In time, the economy is efficient, and drives prices toward cost.
One cost is the value expectation of the consumer.
At iGive.com, the leading e-charity, we believe we are in a race: Generate significant consumer expectations for support for worthy causes when they do business online, before the margin protection disappears and the opportunity is lost.
Here is the dream. Which side are you on?
Our side: As the new economy evolves, consumers expect a big 'feelgood' component to their purchasing. We create a new behavior pattern that says that in a new, rich, electronically enabled world, there is margin to do good, and to help causes, and even better than that, to help the causes I as an individual care about. Margins drive toward cost, but we've created a new cost -- consumers expect online merchants to be terrific corporate citizens -- better than brick and mortar companies. I think this dream is possible.
This is the power of technology to do good.
The other side: As the new economy evolves, margins will drive toward cost, and causes will be left to fend for themselves as before.
I think this leaves a huge emotional and societal 'hole' compared to the vision of the former. It's just business as usual, instead of moving business toward good.
1. Social entrepeneurialism. Many are recognizing the inherent value of bringing competitive talent and in fact the forces of competition to bear on social problems. This competition means that e-charities will be driven to greater efficiency than governmental or even volunteer efforts.
2. Internet democracy. The new technology enables communities like never before, around interests as small as you can imagine. Hence the explosion of chat, personal websites, and other new forms of self-expression. It also enables individuals to participate in causes. The .org sites and activities are generating tremendous participation and enthusiasm.
3. Guilt. Enormous new wealth is being generated, and someone should do better by the less fortunate, whether the less fortunate are kittens and puppies, inner city kids, our kids, churches, and so forth. We have a chance to 'bake' that support into the new margins, and enjoy the unbelievable efficiency that arises when those new donations are directed by the individual t the cause or causes they choose.
4. Innovation. Now we can build an entirely new kind of voluntary, line-item donation into the economy that actually lowers overall costs by motivating people to be digital, gives the individual, not the corporation or government, the choice on what to support.

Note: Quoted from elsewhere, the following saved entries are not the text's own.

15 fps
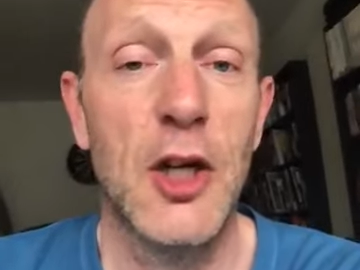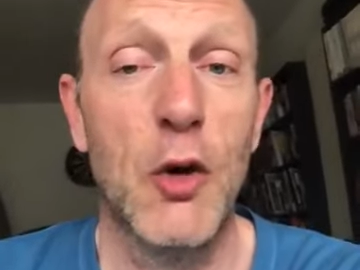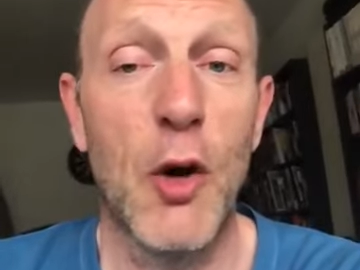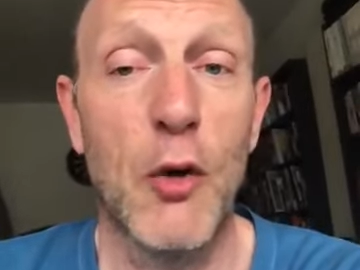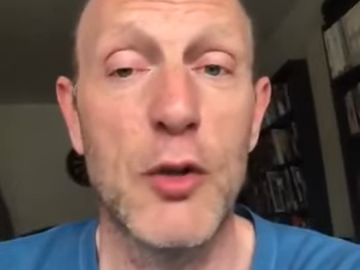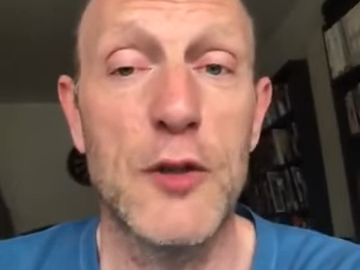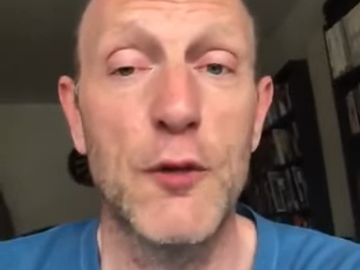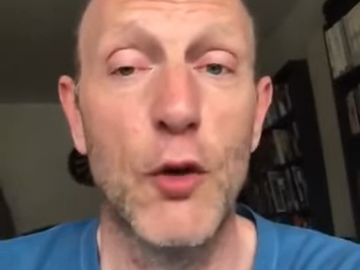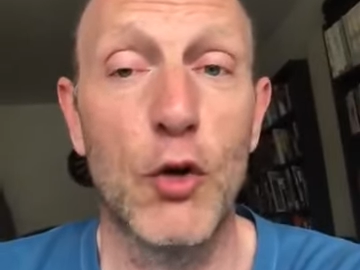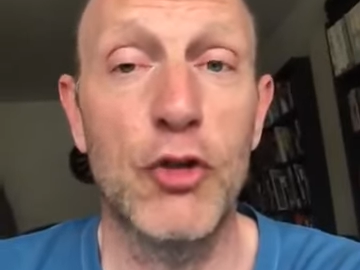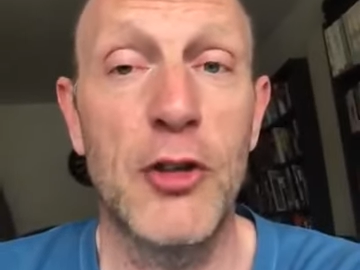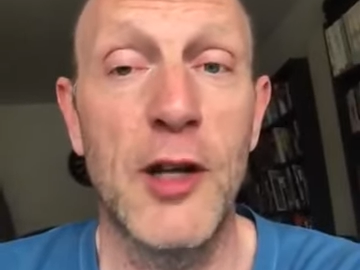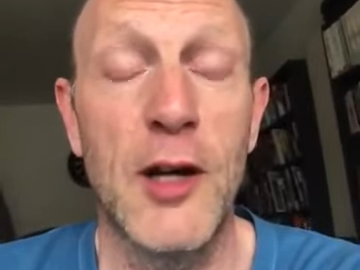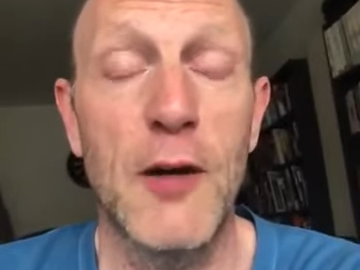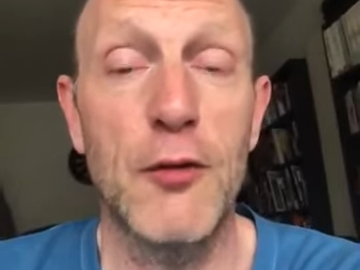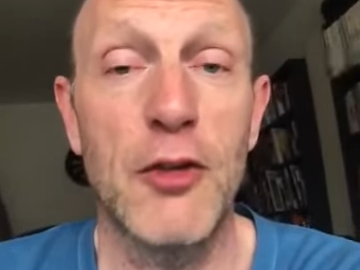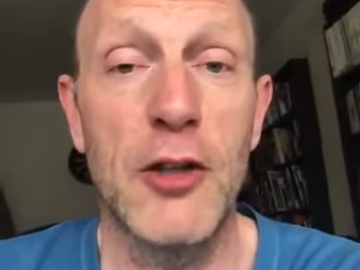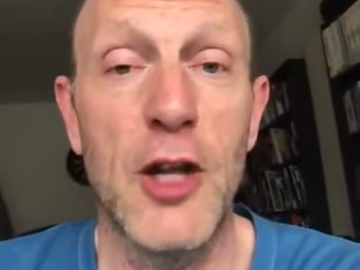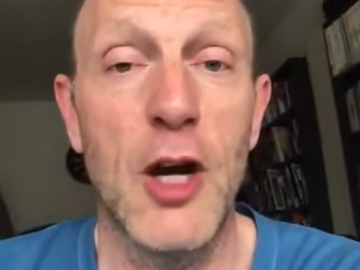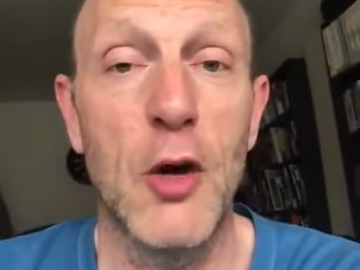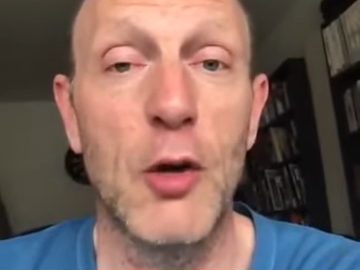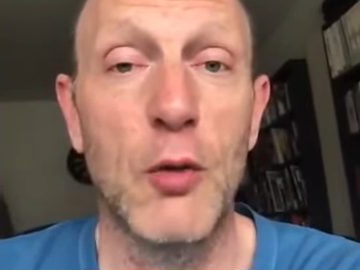who I was fortunate enough to
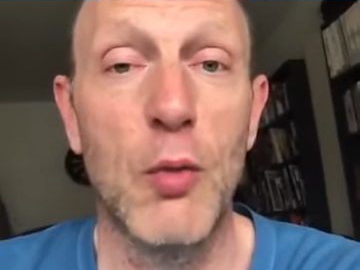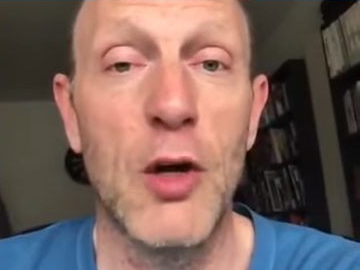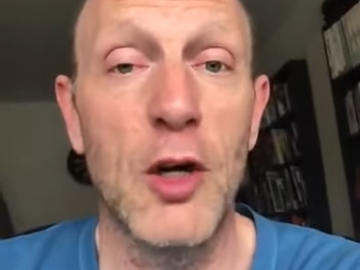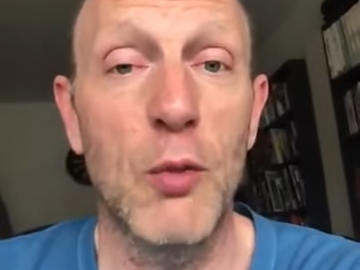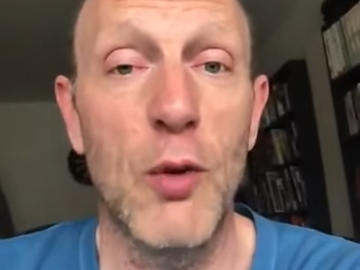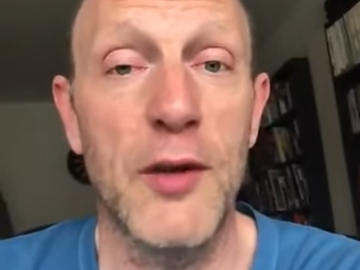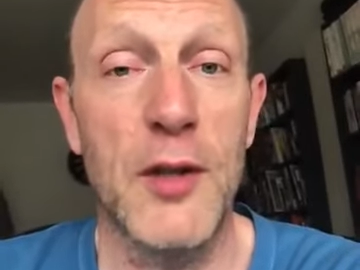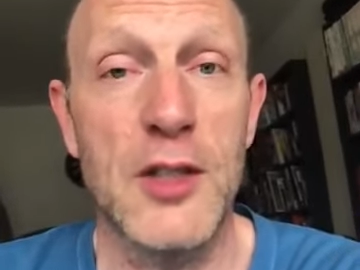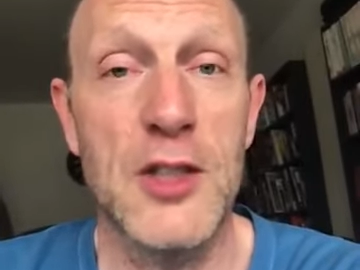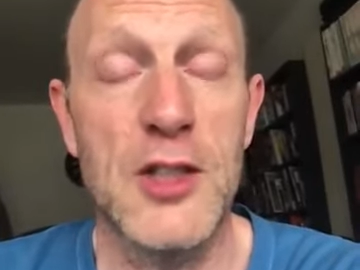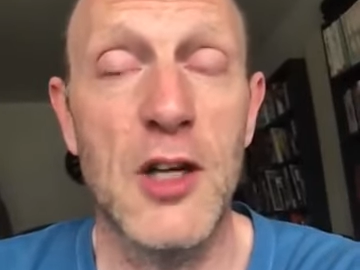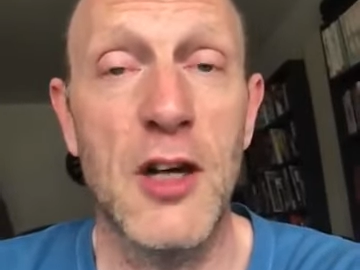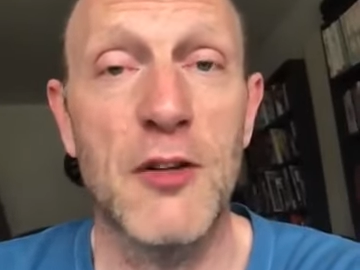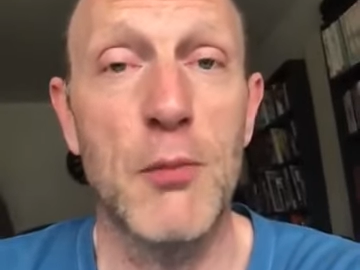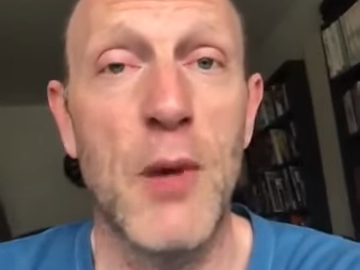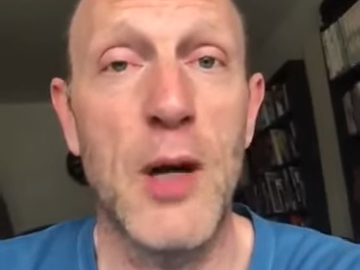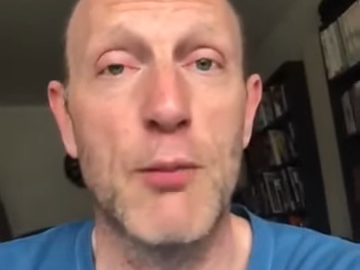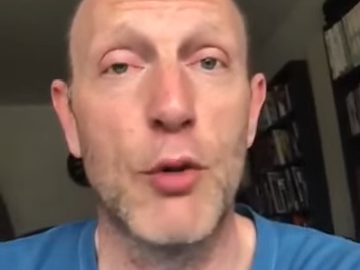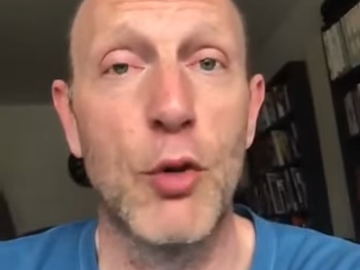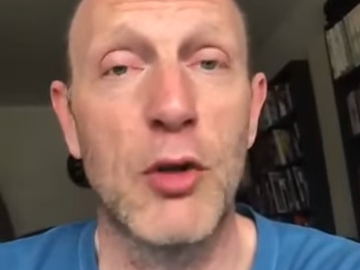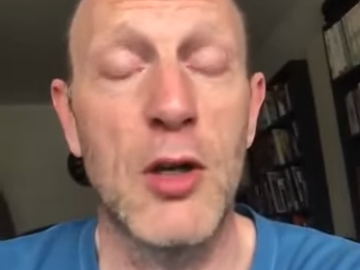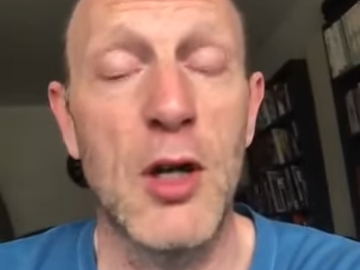know and work with at the start of my
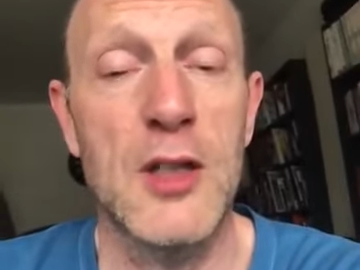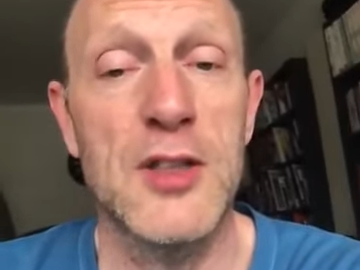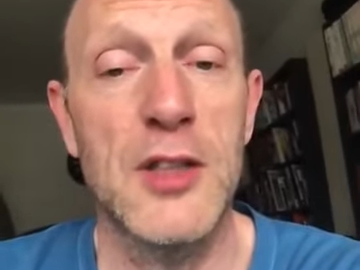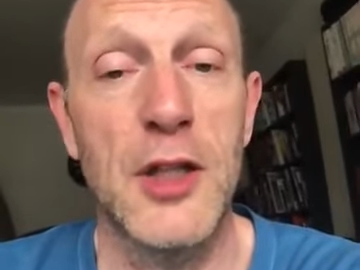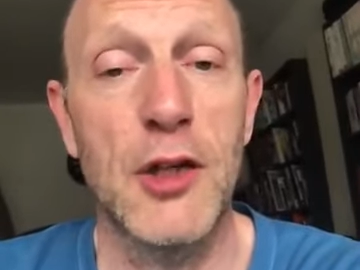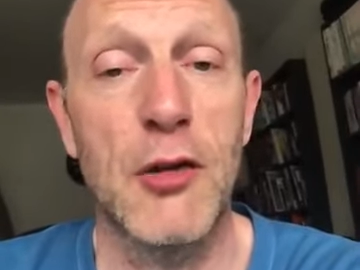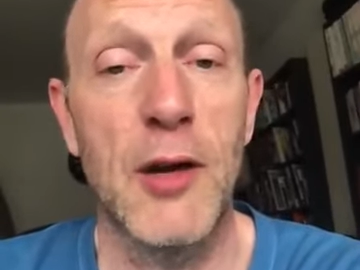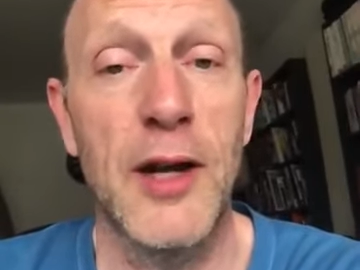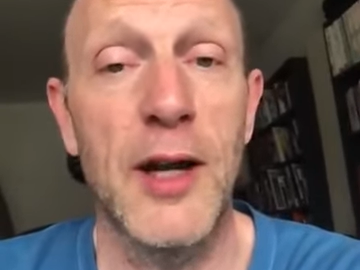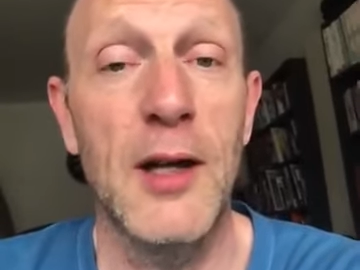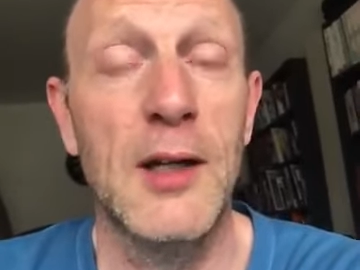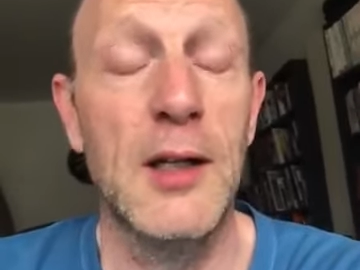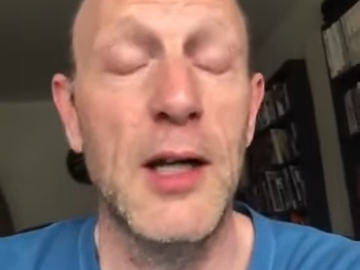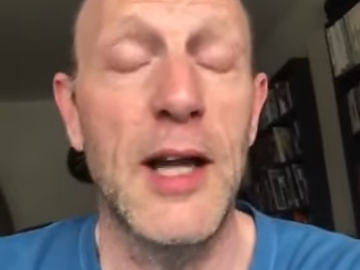broadcasting career.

5. Competition. The news is not that we figured this out. The news is that this is happening, competitors are out there, and with lots of entrepreneurs going at this, it has a chance to succeed.

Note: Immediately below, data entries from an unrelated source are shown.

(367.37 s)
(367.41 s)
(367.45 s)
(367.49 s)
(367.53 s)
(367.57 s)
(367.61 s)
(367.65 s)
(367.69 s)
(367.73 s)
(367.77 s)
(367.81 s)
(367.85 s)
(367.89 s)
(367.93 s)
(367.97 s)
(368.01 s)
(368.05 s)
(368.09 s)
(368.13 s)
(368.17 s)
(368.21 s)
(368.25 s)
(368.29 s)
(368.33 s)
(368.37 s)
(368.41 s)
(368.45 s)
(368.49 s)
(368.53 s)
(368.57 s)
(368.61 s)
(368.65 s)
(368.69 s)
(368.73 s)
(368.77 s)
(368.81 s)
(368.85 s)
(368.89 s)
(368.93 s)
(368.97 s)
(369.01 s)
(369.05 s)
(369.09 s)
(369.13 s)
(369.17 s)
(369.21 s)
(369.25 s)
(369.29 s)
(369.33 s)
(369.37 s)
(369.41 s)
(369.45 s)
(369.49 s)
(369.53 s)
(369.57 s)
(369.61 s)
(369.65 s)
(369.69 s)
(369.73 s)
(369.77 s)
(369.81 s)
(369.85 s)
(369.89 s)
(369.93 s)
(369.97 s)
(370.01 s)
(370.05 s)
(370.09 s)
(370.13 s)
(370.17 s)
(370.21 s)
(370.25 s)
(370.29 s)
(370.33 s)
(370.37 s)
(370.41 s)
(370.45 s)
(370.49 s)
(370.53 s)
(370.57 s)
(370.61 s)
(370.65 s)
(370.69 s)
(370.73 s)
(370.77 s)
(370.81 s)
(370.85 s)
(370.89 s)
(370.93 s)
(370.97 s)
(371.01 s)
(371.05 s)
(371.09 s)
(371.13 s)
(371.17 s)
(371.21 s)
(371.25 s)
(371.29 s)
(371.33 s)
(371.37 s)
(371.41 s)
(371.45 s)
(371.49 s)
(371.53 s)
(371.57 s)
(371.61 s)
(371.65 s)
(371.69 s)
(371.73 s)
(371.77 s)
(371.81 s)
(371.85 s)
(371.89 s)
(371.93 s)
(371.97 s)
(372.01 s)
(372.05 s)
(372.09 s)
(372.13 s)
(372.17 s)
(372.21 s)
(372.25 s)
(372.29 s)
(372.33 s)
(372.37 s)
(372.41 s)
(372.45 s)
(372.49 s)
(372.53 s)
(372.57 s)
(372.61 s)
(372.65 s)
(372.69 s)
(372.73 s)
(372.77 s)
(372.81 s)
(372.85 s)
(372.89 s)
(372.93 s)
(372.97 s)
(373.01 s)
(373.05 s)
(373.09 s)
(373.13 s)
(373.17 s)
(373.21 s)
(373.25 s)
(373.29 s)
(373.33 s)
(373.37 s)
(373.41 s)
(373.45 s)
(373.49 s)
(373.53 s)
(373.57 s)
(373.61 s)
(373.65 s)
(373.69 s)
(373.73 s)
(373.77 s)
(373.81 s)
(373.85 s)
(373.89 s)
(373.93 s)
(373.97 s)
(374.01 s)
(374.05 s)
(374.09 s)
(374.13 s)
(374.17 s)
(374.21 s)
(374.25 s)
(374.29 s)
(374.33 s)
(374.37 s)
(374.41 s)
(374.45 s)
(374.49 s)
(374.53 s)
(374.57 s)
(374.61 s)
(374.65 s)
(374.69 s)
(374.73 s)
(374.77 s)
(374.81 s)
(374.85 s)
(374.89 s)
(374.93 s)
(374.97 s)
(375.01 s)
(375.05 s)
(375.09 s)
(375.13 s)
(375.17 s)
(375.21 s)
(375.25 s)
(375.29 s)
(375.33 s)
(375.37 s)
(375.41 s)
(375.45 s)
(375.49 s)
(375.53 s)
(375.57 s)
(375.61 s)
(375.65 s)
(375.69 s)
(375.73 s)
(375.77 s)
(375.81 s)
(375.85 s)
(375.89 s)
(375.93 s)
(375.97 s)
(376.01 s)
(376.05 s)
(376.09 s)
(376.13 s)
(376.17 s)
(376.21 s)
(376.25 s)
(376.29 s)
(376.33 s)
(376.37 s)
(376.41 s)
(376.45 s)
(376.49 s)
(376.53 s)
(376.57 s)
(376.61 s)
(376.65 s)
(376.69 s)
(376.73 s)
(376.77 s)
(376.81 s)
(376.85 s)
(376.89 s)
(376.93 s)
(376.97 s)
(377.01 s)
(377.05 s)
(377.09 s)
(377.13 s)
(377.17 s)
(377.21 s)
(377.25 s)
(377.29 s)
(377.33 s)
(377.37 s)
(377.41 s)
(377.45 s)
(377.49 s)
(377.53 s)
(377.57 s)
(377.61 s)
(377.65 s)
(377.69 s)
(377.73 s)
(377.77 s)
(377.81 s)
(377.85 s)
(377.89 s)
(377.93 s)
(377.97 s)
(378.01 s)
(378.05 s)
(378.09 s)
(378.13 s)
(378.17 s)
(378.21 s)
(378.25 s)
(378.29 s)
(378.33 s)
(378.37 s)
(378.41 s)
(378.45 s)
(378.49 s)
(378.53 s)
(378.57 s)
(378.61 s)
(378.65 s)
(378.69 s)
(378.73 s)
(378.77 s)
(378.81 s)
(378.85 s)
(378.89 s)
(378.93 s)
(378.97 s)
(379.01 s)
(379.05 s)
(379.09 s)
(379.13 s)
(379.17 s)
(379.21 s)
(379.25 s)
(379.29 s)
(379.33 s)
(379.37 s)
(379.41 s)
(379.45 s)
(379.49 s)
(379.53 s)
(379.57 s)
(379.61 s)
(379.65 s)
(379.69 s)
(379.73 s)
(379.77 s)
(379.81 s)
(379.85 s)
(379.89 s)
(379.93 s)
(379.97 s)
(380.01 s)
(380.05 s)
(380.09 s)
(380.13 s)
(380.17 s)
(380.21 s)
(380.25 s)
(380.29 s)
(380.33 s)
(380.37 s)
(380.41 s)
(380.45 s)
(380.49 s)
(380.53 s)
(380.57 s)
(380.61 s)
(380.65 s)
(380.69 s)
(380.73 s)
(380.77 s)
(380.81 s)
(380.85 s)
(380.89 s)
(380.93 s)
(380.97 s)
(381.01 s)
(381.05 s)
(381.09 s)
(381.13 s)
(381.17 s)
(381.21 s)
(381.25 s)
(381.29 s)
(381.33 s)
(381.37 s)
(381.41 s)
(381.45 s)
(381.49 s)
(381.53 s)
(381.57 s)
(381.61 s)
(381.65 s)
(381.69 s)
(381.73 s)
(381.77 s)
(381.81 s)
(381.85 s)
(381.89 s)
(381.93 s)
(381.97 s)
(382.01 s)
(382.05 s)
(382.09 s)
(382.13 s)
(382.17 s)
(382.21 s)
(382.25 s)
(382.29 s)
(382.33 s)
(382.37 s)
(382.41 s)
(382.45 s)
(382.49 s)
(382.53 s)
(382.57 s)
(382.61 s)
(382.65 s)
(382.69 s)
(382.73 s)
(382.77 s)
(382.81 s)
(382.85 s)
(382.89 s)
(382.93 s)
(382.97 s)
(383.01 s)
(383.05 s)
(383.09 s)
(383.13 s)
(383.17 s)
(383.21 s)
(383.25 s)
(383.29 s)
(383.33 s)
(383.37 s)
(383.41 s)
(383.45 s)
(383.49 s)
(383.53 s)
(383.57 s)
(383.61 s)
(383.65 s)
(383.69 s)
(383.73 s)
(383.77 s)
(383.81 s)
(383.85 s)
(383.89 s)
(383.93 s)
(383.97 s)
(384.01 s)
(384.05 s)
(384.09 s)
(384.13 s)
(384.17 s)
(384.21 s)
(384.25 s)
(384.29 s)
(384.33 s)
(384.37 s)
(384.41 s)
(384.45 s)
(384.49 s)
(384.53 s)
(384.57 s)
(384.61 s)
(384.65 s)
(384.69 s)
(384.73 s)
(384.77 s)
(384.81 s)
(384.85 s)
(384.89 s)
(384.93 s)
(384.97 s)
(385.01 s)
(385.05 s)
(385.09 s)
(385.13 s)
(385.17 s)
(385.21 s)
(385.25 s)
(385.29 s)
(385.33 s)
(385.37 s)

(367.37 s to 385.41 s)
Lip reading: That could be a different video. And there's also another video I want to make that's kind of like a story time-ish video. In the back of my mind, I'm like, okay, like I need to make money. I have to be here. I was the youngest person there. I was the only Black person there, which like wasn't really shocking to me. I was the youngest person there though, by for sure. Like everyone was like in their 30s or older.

We have a chance to commit a new kind of donation and do-good effort into the new Internet economy that bypasses traditional inefficient distribution, and lets the individual pick the causes they care about for this new money.
It is individualism, it is capitalism, it is democracy, it is entrepreneurialism. It creates an entirely new idea about what purchasing is about. We have the ability to create a future where our descendants come to expect the responsibility and ability to direct a portion of their merchant dollars to help the needy.
But it won't happen -- this transitory margin will drive to zero -- unless we create and build a consumer expectation that this margin belongs in our new pricing.
We need e-merchants who understand this, editors who are willing to open a dialog on the subject, and technology companies willing to make the effort to have technology stand for a new, better, and innovative kind of societal goodness that only technology itself could enable.
To give or not to give in the new economy? We can, in fact, make the answer, with every transaction, a definitive to give.